Available records Start Marker

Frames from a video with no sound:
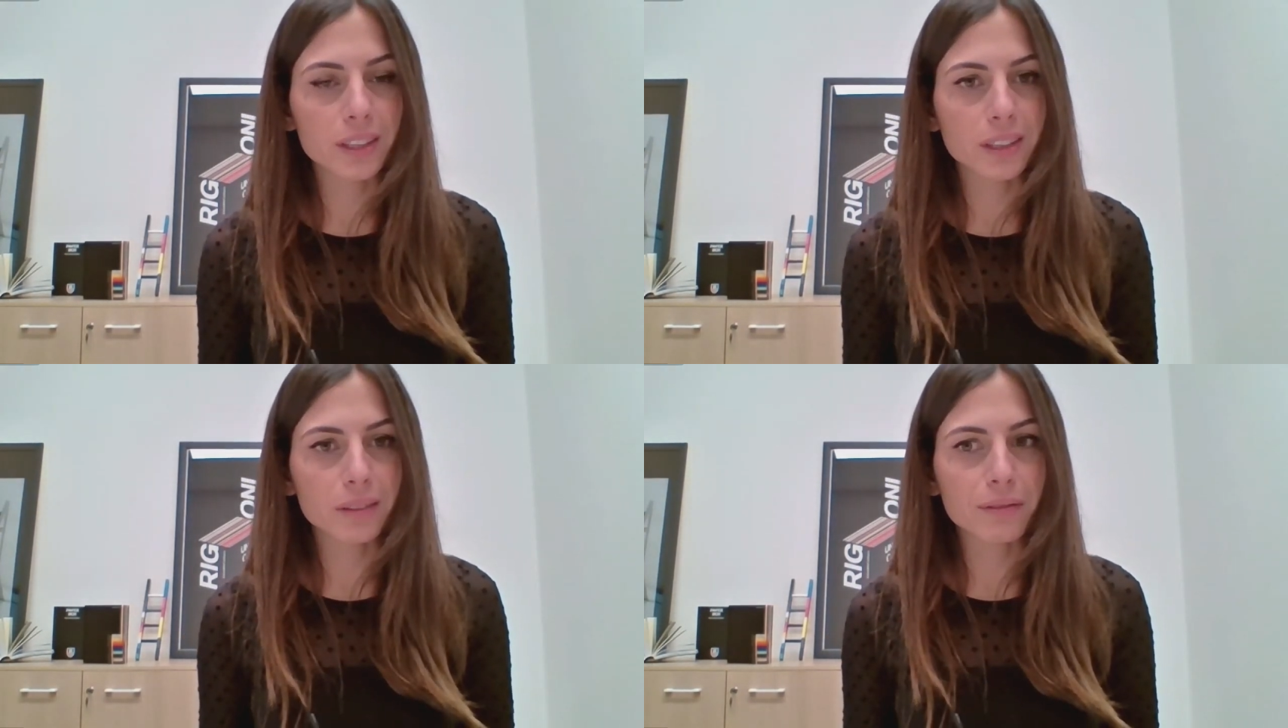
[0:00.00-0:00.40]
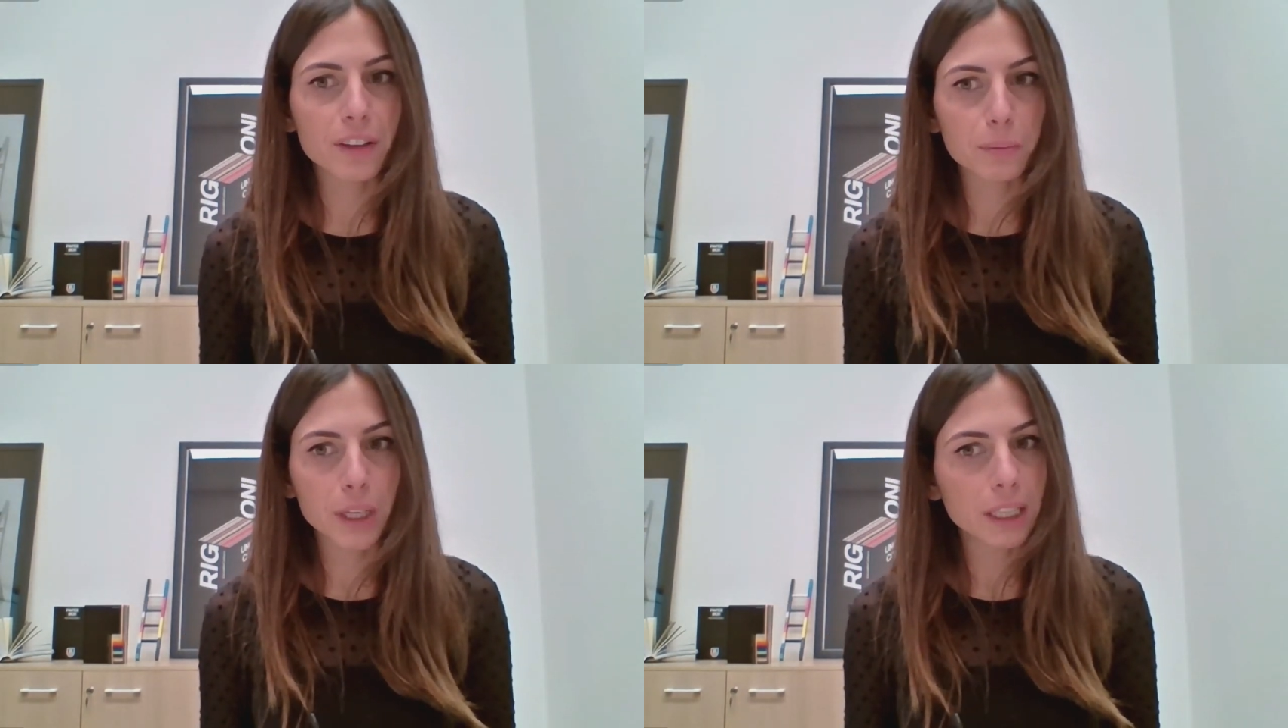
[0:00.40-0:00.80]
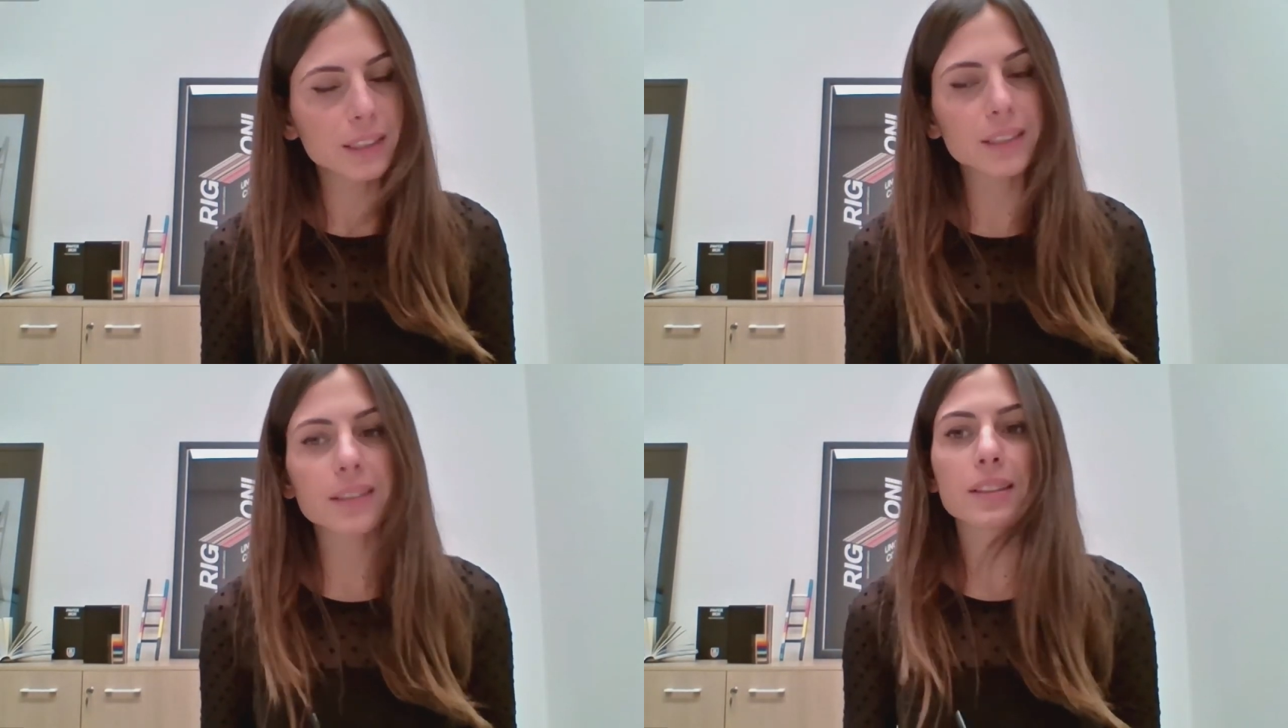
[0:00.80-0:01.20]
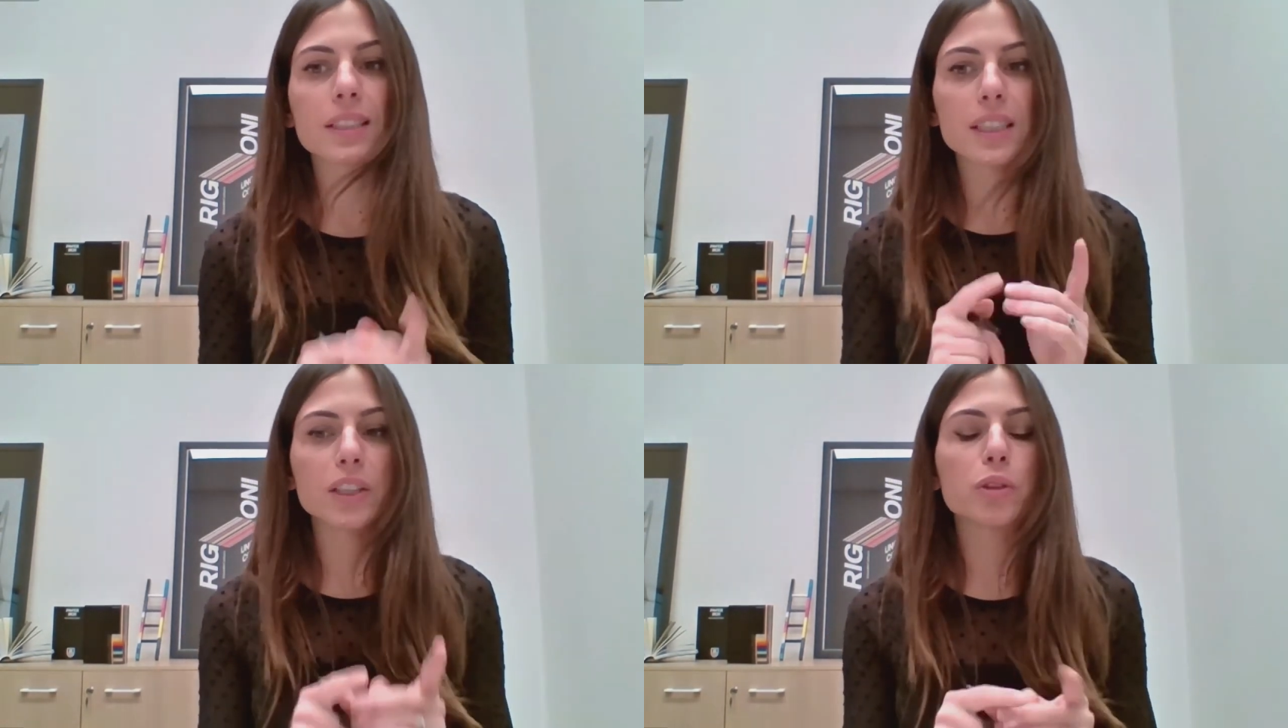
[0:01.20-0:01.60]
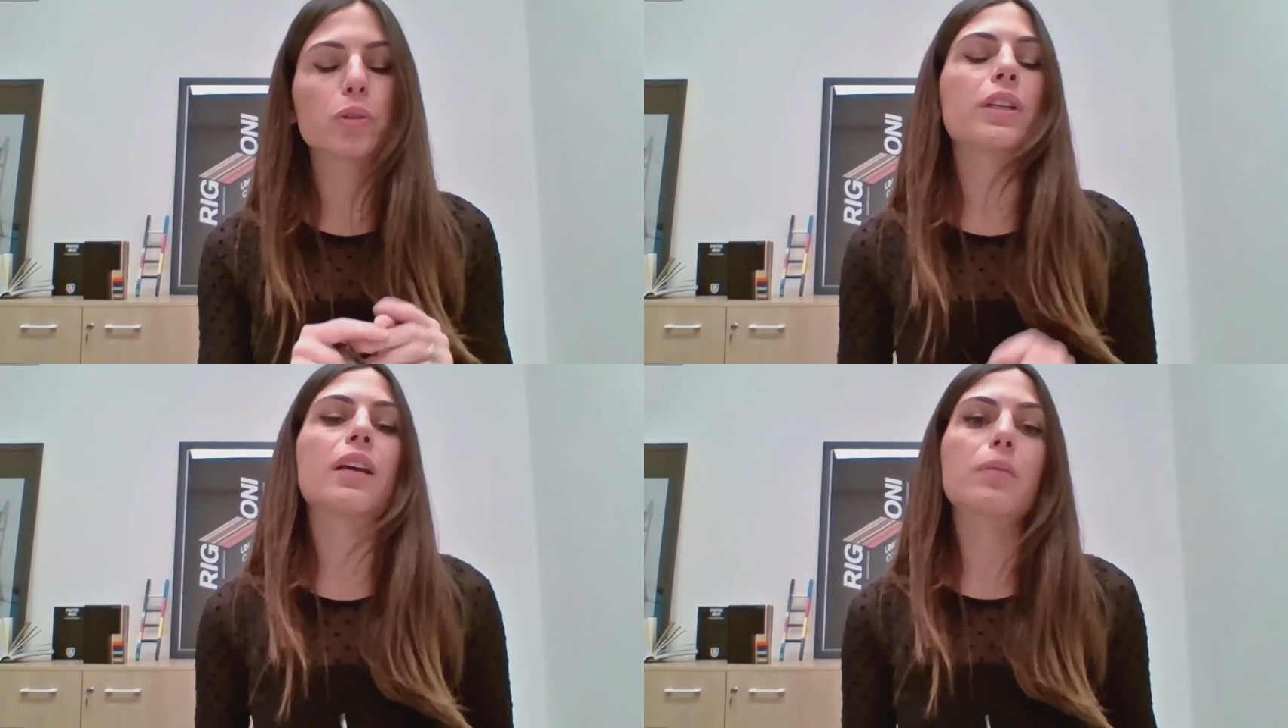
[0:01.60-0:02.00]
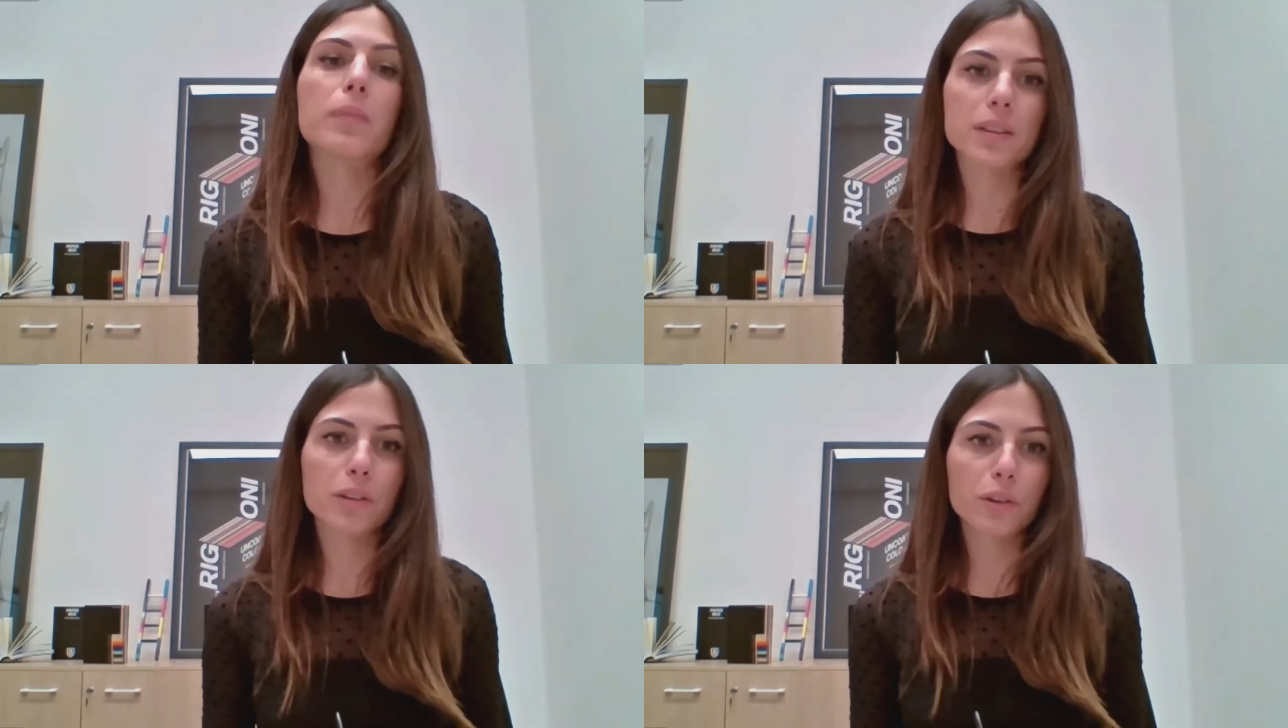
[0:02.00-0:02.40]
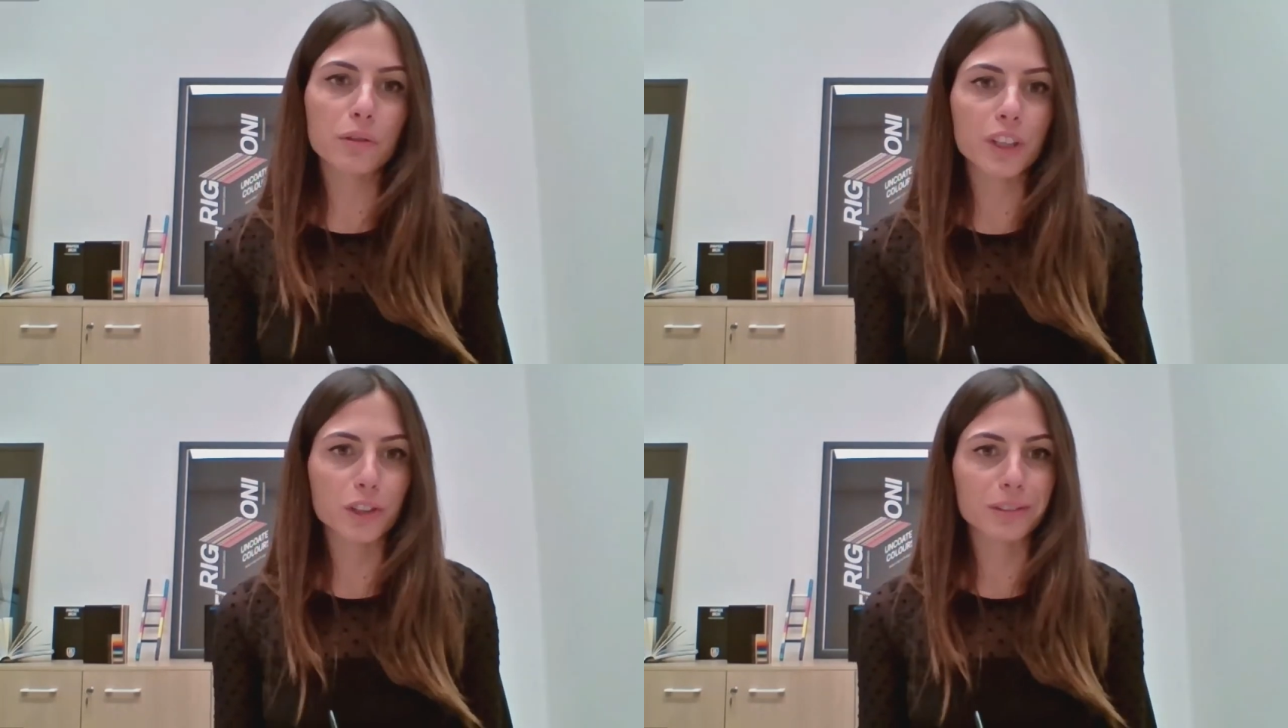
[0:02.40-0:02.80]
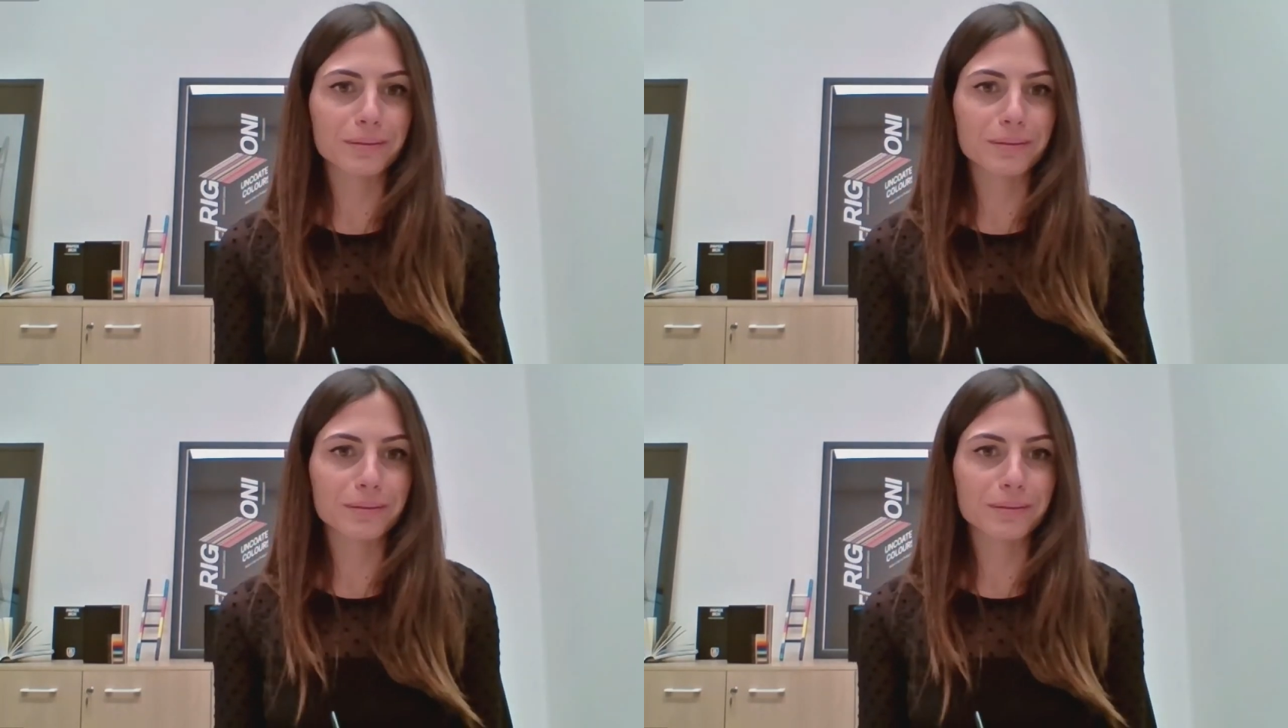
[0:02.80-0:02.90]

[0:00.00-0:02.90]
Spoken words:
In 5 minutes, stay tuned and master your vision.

Available records End Marker

» **Exercise objective**
Go through the entries above and print each one exactly, minus the pictures.

» **Output for this task**
Frames from a video with no sound:
[0:00.00-0:00.40]
[0:00.40-0:00.80]
[0:00.80-0:01.20]
[0:01.20-0:01.60]
[0:01.60-0:02.00]
[0:02.00-0:02.40]
[0:02.40-0:02.80]
[0:02.80-0:02.90]

[0:00.00-0:02.90]
Spoken words:
In 5 minutes, stay tuned and master your vision.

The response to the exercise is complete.